- What this task involves -
In the material below, the required lines run from the one containing "Silent video, 10 frames per second." through the one containing "[28:23.55-28:24.45]". Copy those lines exactly, ends included, and nothing else.

- Exercise materials -
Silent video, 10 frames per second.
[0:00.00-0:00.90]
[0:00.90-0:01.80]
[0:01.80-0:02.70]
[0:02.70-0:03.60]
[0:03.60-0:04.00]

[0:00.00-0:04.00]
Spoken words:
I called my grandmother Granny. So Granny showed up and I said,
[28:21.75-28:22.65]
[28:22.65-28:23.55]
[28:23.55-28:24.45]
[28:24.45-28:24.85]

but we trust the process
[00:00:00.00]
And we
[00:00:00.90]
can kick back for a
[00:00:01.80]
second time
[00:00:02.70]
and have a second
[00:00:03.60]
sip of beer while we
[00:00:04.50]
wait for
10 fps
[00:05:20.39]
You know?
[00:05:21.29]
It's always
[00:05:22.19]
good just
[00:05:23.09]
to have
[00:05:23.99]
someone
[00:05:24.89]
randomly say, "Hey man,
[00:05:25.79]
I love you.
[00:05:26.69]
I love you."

==

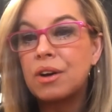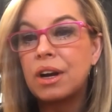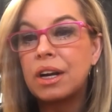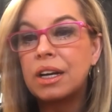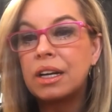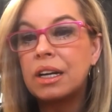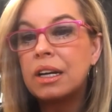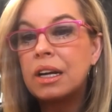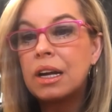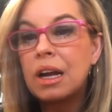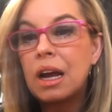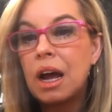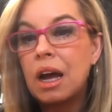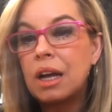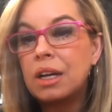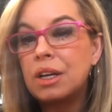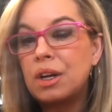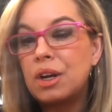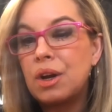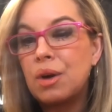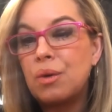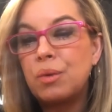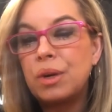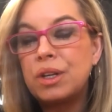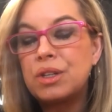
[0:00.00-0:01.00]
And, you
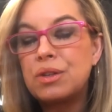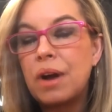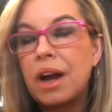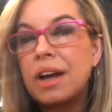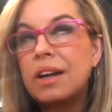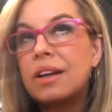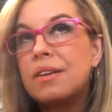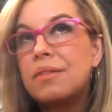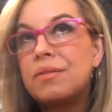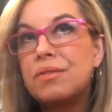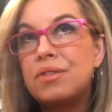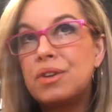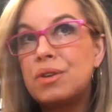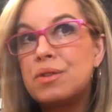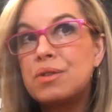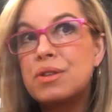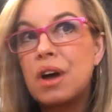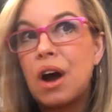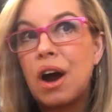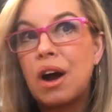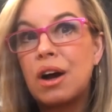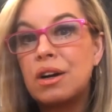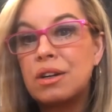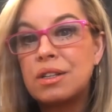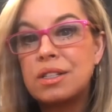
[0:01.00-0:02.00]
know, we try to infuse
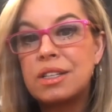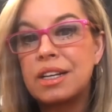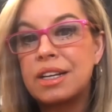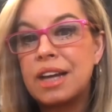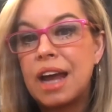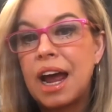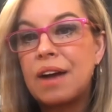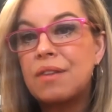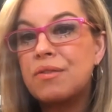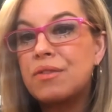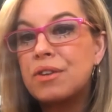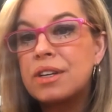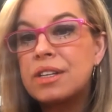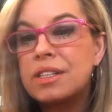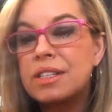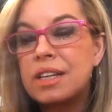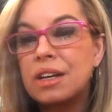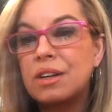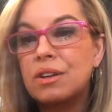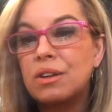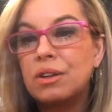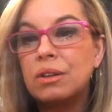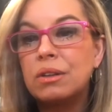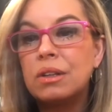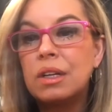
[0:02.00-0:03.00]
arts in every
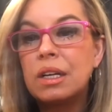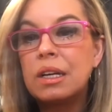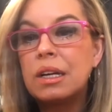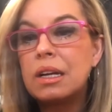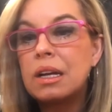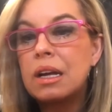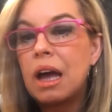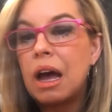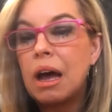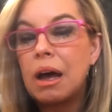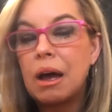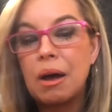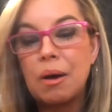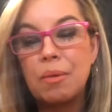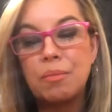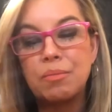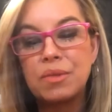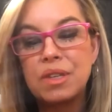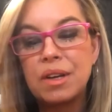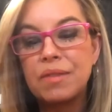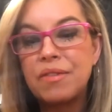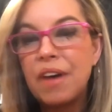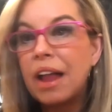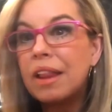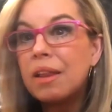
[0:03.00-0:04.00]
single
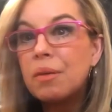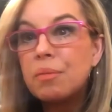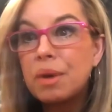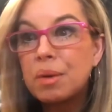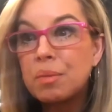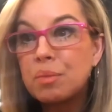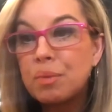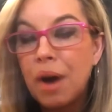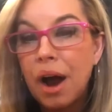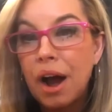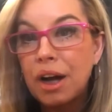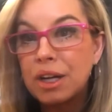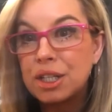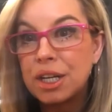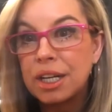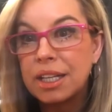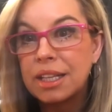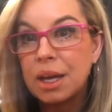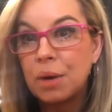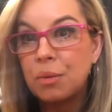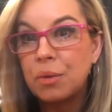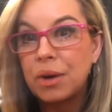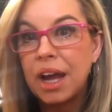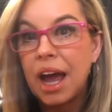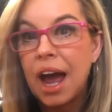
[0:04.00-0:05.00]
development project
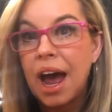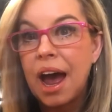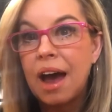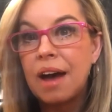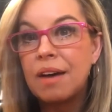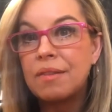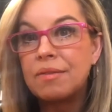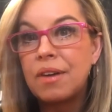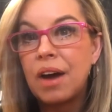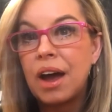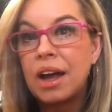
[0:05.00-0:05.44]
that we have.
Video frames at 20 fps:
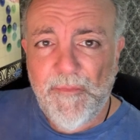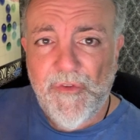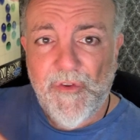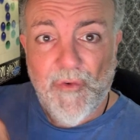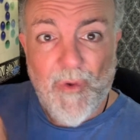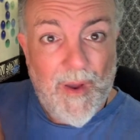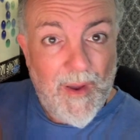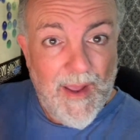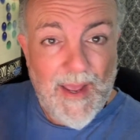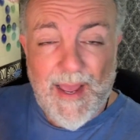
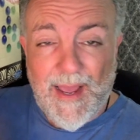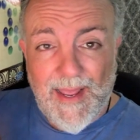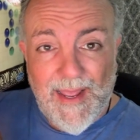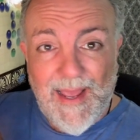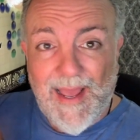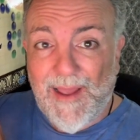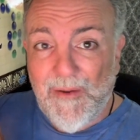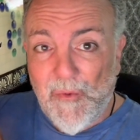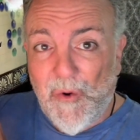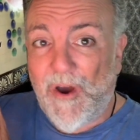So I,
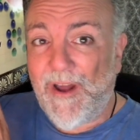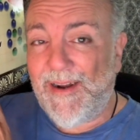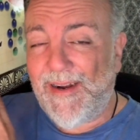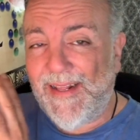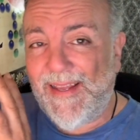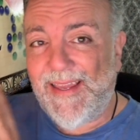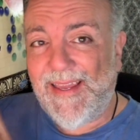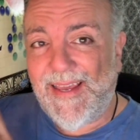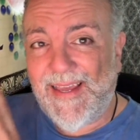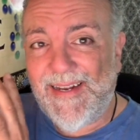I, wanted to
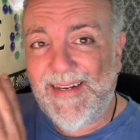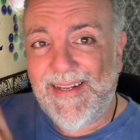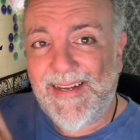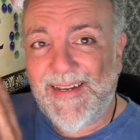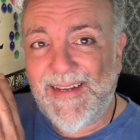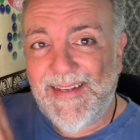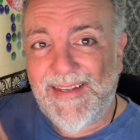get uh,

--

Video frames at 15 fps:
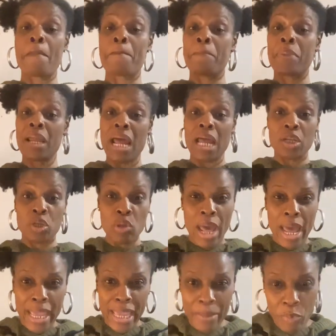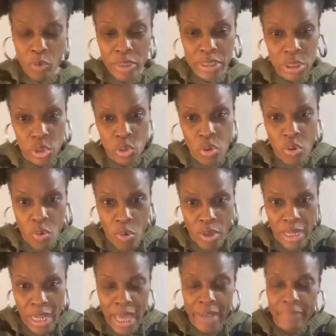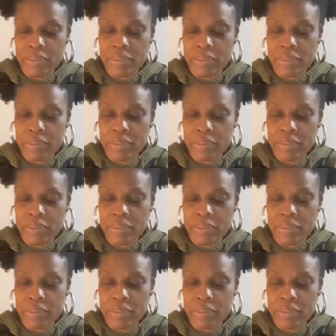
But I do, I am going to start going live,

- Response for this exercise -
Silent video, 10 frames per second.
[0:00.00-0:00.90]
[0:00.90-0:01.80]
[0:01.80-0:02.70]
[0:02.70-0:03.60]
[0:03.60-0:04.00]

[0:00.00-0:04.00]
Spoken words:
I called my grandmother Granny. So Granny showed up and I said,
[28:21.75-28:22.65]
[28:22.65-28:23.55]
[28:23.55-28:24.45]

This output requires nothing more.